Exploring Top-Down Visual Attention for Transportation Behavior Analysis

Term Start:

June 1, 2024

Term End:

May 31, 2025

Budget:

$245,046

Keywords:

Artificial Intelligence, Computer Vision, Machine Learning, Safety, Travel Behavior

Thrust Area(s):

Data Modeling and Analytic Tools, Equity and Understanding User Needs

University Lead:

City College of New York

Researcher(s):

Zhigang Zhu

This project stands at the intersection of cognitive psychology, AI and computer vision, and transportation safety and efficiency. By focusing on the nuanced ways in which humans allocate their visual attention, and how this can inform the development of artificial intelligence (AI) and machine learning (ML) to aid in self-driving cars, transportation safety automation, and transportation planning and scheduling in general, this project promises to contribute significantly to the field, ensuring safer, more intuitive driving experiences, and smoother traveling experiences for the traveling public.  

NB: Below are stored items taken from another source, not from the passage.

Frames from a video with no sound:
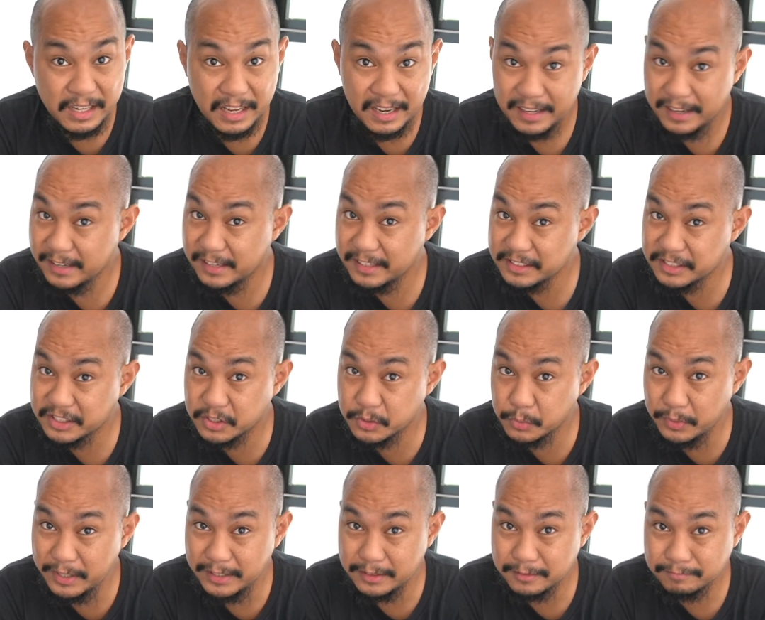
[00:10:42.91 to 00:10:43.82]
It is
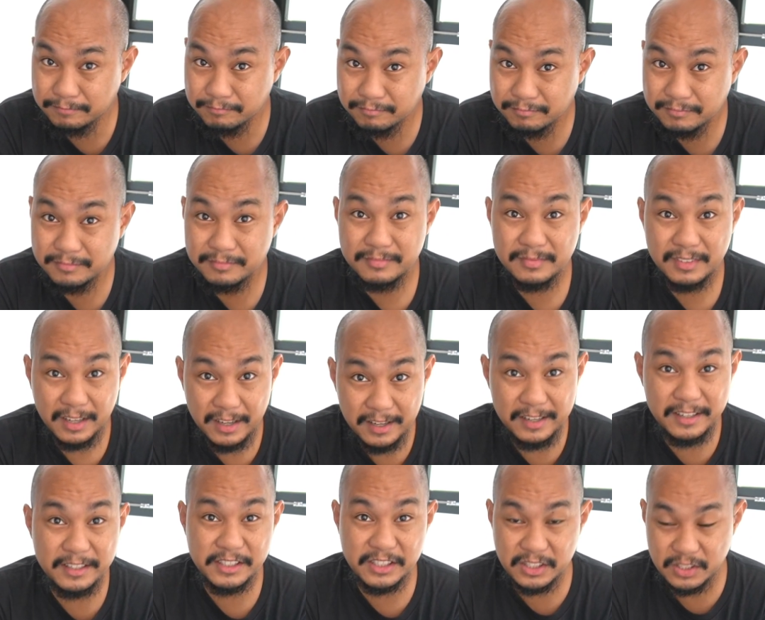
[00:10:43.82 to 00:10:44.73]
sweet.
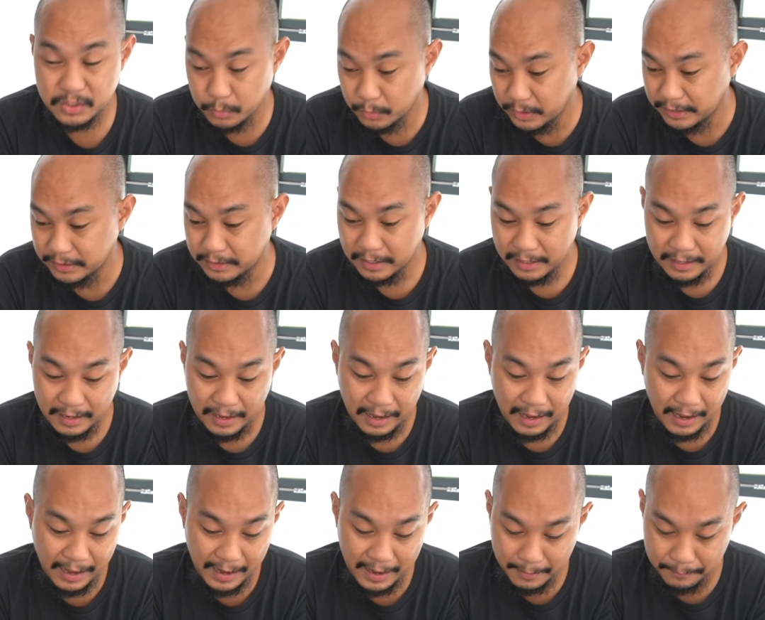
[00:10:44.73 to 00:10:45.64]
It is sweet.
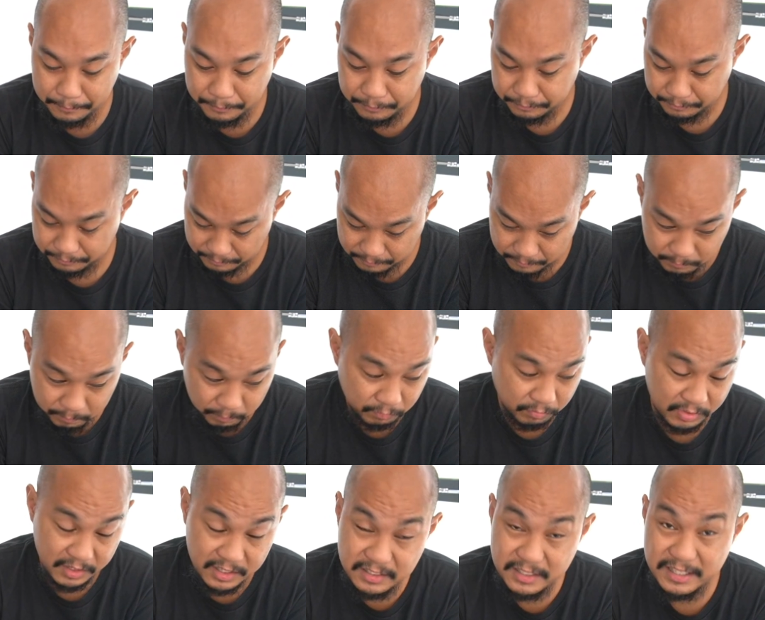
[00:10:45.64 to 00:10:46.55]

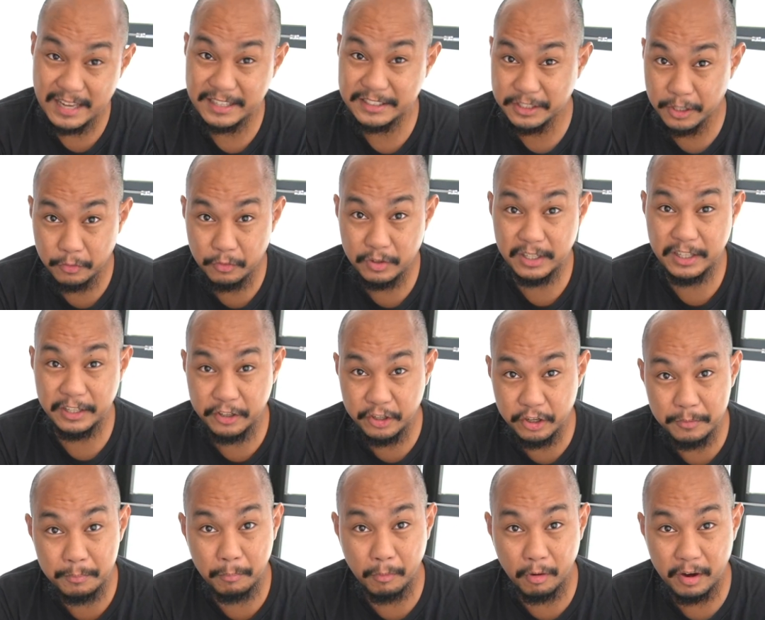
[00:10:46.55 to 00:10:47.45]
This is actually a really
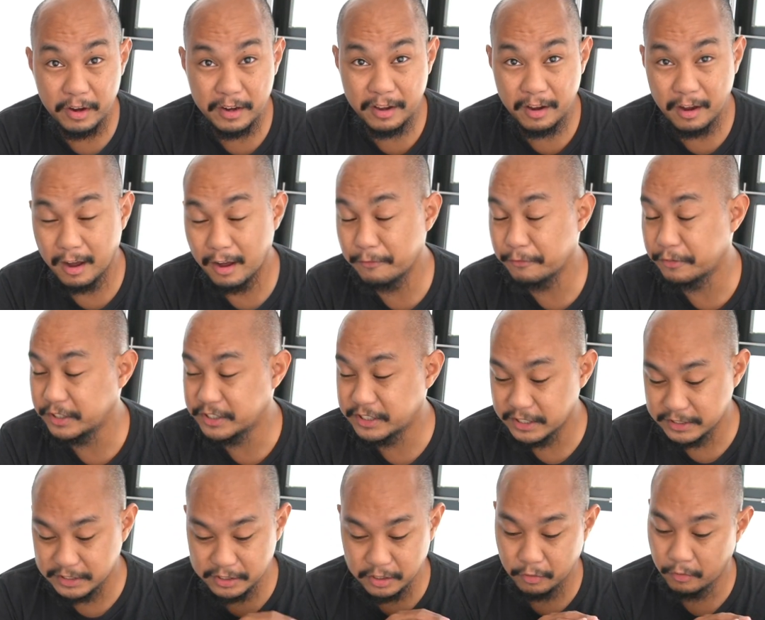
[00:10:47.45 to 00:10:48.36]
good morning coffee.
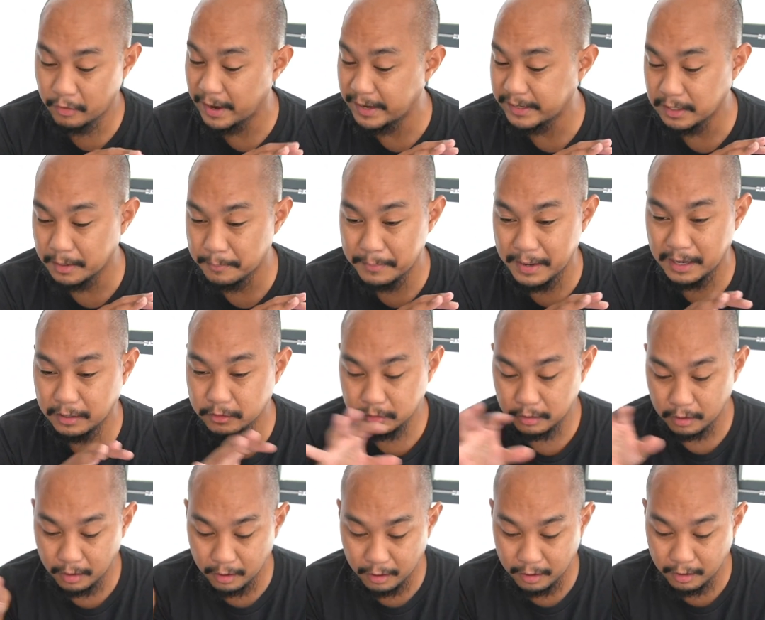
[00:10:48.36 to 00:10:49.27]
Just the right amount
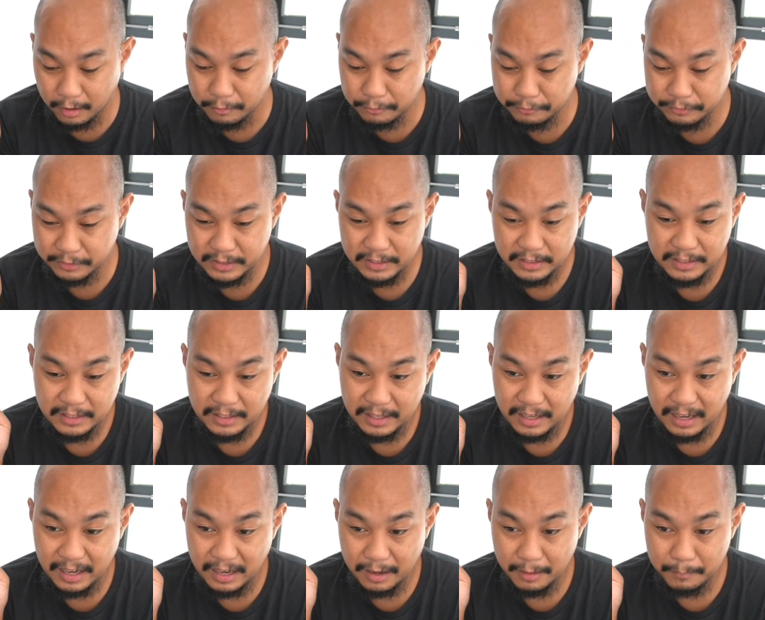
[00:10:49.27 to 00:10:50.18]
of
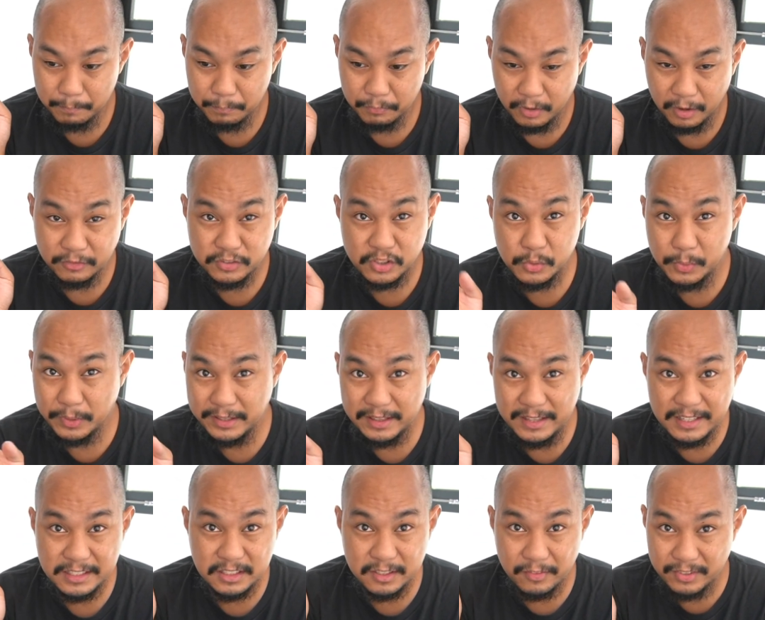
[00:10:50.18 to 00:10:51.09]

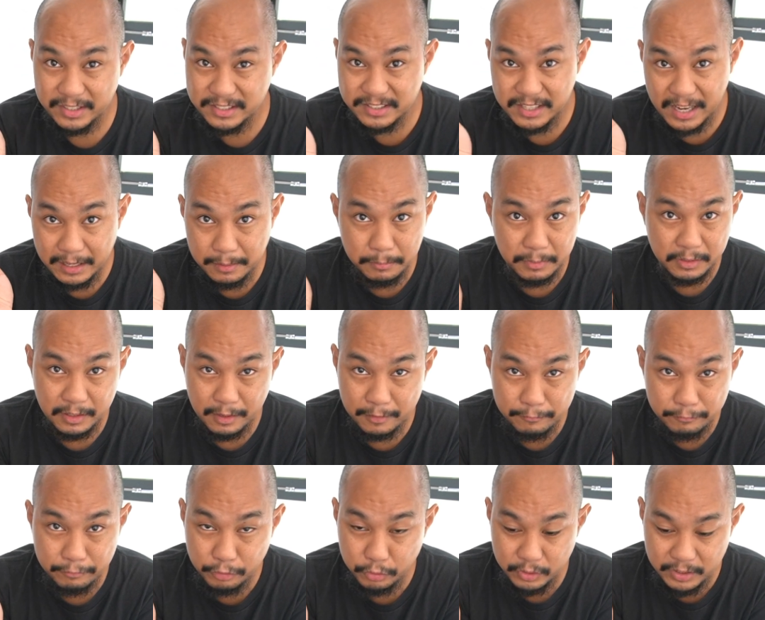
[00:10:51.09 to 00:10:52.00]
sweetness, of excitement
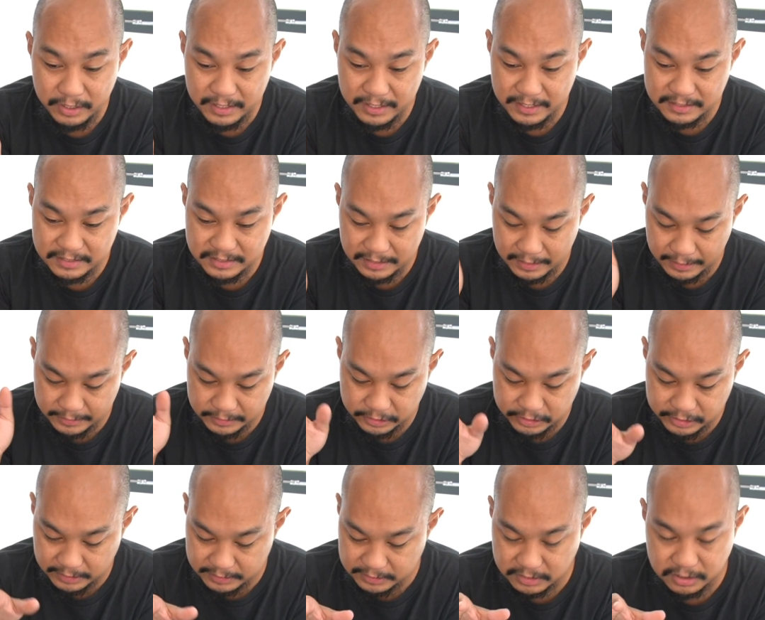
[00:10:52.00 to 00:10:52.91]
and fruitiness, and
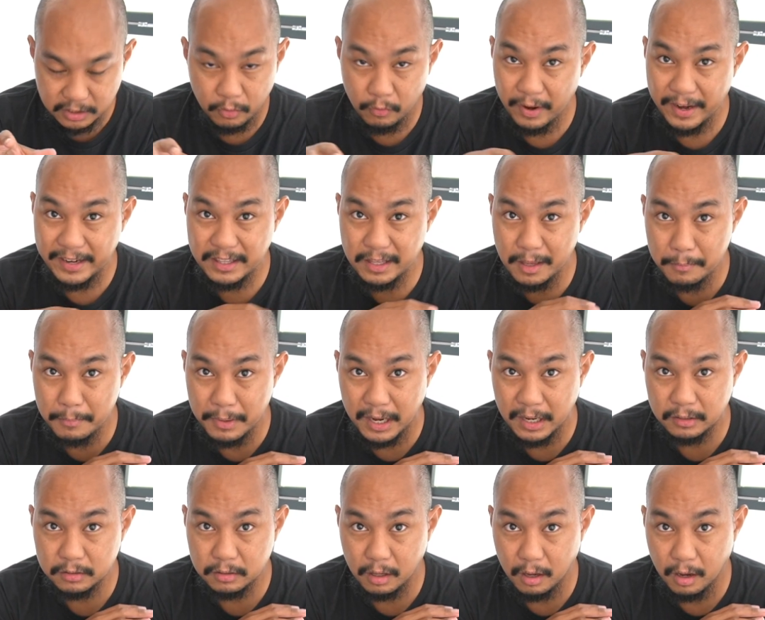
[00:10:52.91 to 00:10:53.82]
just the right
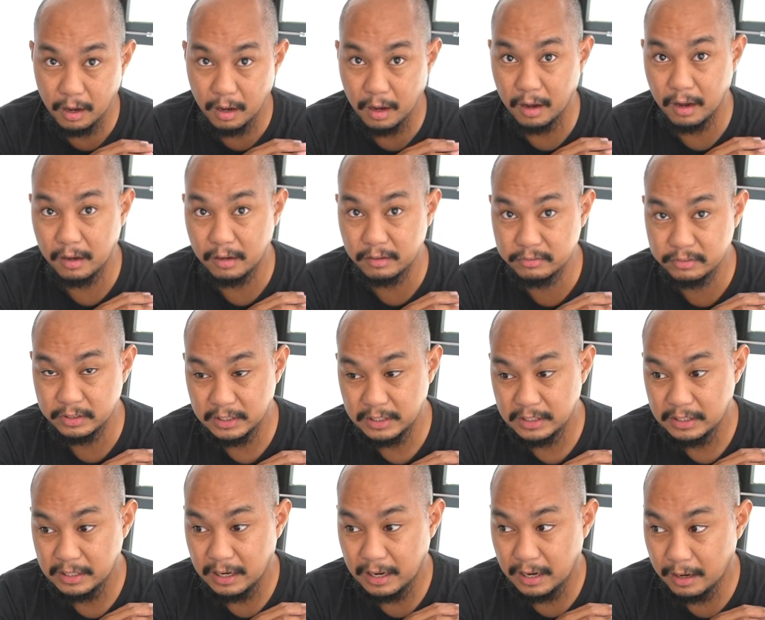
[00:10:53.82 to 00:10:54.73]
amount of
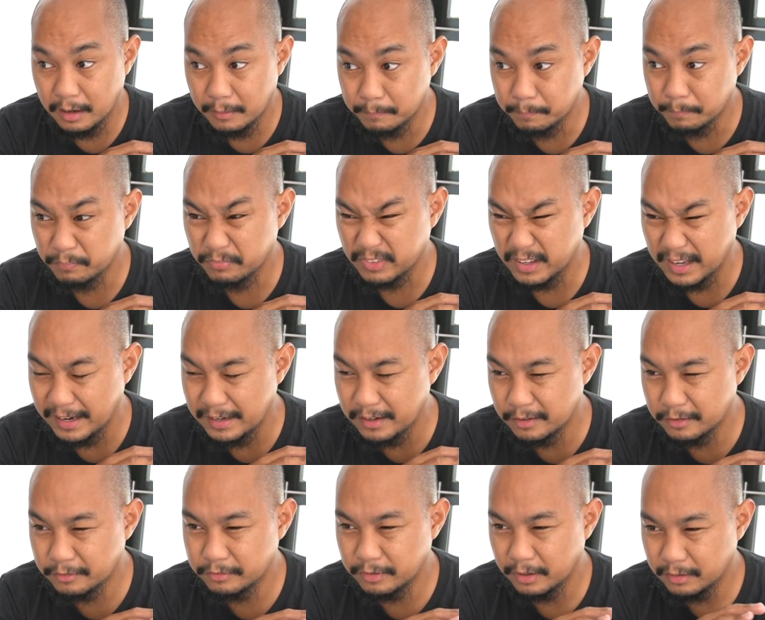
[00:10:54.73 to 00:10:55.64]
kind
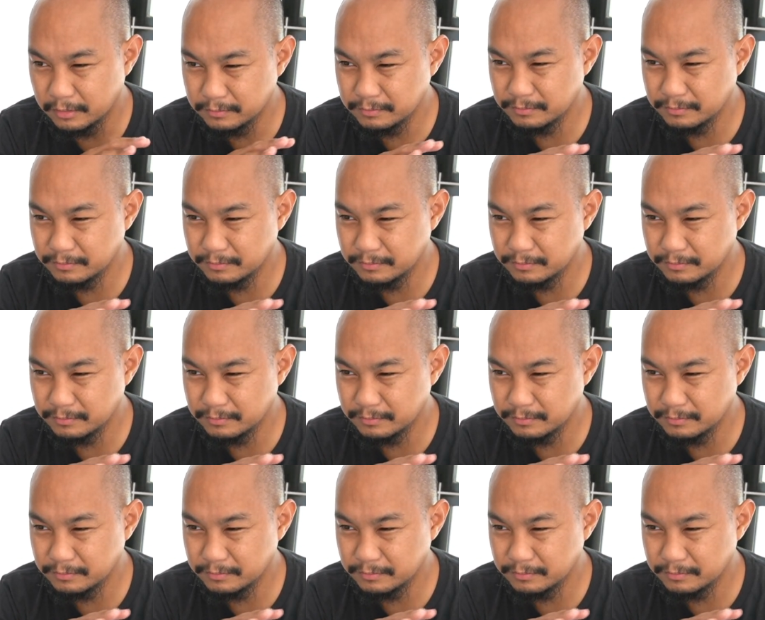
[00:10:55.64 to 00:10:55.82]
of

By performing human behavior analysis with visual attention, we aim to develop best practices for safe and efficient interaction of automated roadway vehicles with existing vehicles, roadside hardware, pedestrians, cyclists, and motorcyclists. The advantages of a top-down attention approach include: prioritizing relevance, improving accuracy, enhancing machine learning efficiency, adapting models to scenarios, and enabling better human interaction. By exploring top-down visual attention, we aim to build machine learning models to achieve the following objectives that are coherently connected with each other, where the first two will be the objectives in the base phase of this proposal and the last two would be in a second phase for a follow-on effort: 

(1) Develop human behavior analysis machine learning architectures that allow autonomous driving and other transportation systems to anticipate the attention and reaction patterns of both human drivers and pedestrians, thereby preventing accidents. These include the human behavior analysis of the interaction between a driver and their vehicle, driver and pedestrians,  humans with the existing vehicles and roadside hardware. The ML architectures explored will be CNN for image encoding for improving accuracy and reducing computation, GCN for relation reasoning focusing on human interaction and actions, and transformers for self-attention and feedback. 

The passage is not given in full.